Thirty-six percent of the educators said farm policy was “neutral” when it came to sustainable agriculture.

Almost half said that current funding and resources “ignore” or “inadequately support” sustainable agriculture, and almost one-third said they felt funding was at least adequate.

Stop penalties. Mark Schultz, Land Stewardship Project’s policy program director, said these results show how critical it is for public policy to stop penalizing farmers for stewardship practices like utilizing diverse crop rotations and using well-managed grass and forage to raise livestock.

Program’s help.

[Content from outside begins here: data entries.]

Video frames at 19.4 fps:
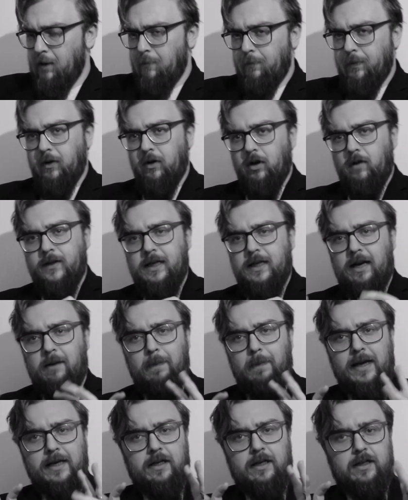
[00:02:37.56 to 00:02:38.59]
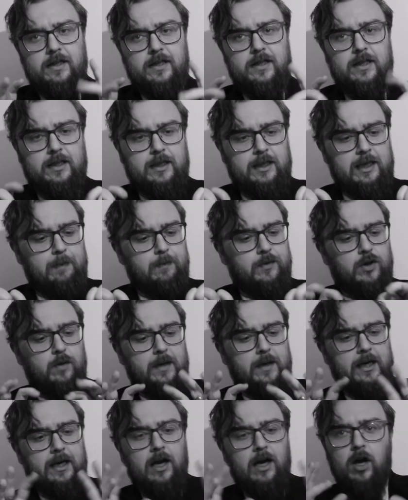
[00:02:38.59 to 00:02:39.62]
but all of this animatedness seems to
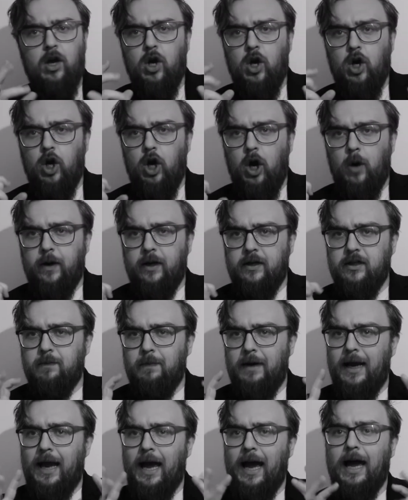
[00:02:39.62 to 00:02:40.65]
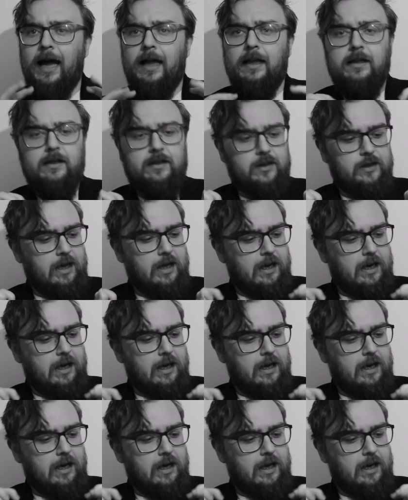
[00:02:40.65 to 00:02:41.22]
be going into my hands.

One such policy initiative that actually rewards good stewardship, the Conservation Security Program, was made a part of the 2002 farm bill.

But the U.S. House of Representatives is trying to cut the funding allocated to the USDA to implement the program in 2004.

“CSP will make payments to farmers on the basis of the environmental benefits they provide through careful stewardship of working farmland,” Schultz said.

“It will begin to balance the excessive farm program tilt towards maximized commodity crop production and against conservation, which the farmers who responded to the survey said was a big barrier to implementing sustainable agricultural practices.

“Once we overcome the obstacles being thrown up by the U.S. House, this should be a program a large number of farms across the country can use – to the benefit of all society and the land.”

Cooperation. Cooperating on the “Getting a Handle on the Barriers to Financing Sustainable Agriculture” survey project were Minnesota and Wisconsin Extension educators, Farm Business Management/Production instructors, lenders and farmers, as well as the Minnesota Institute for Sustainable Agriculture.

The farmers surveyed were picked because of their membership in various sustainable agriculture organizations.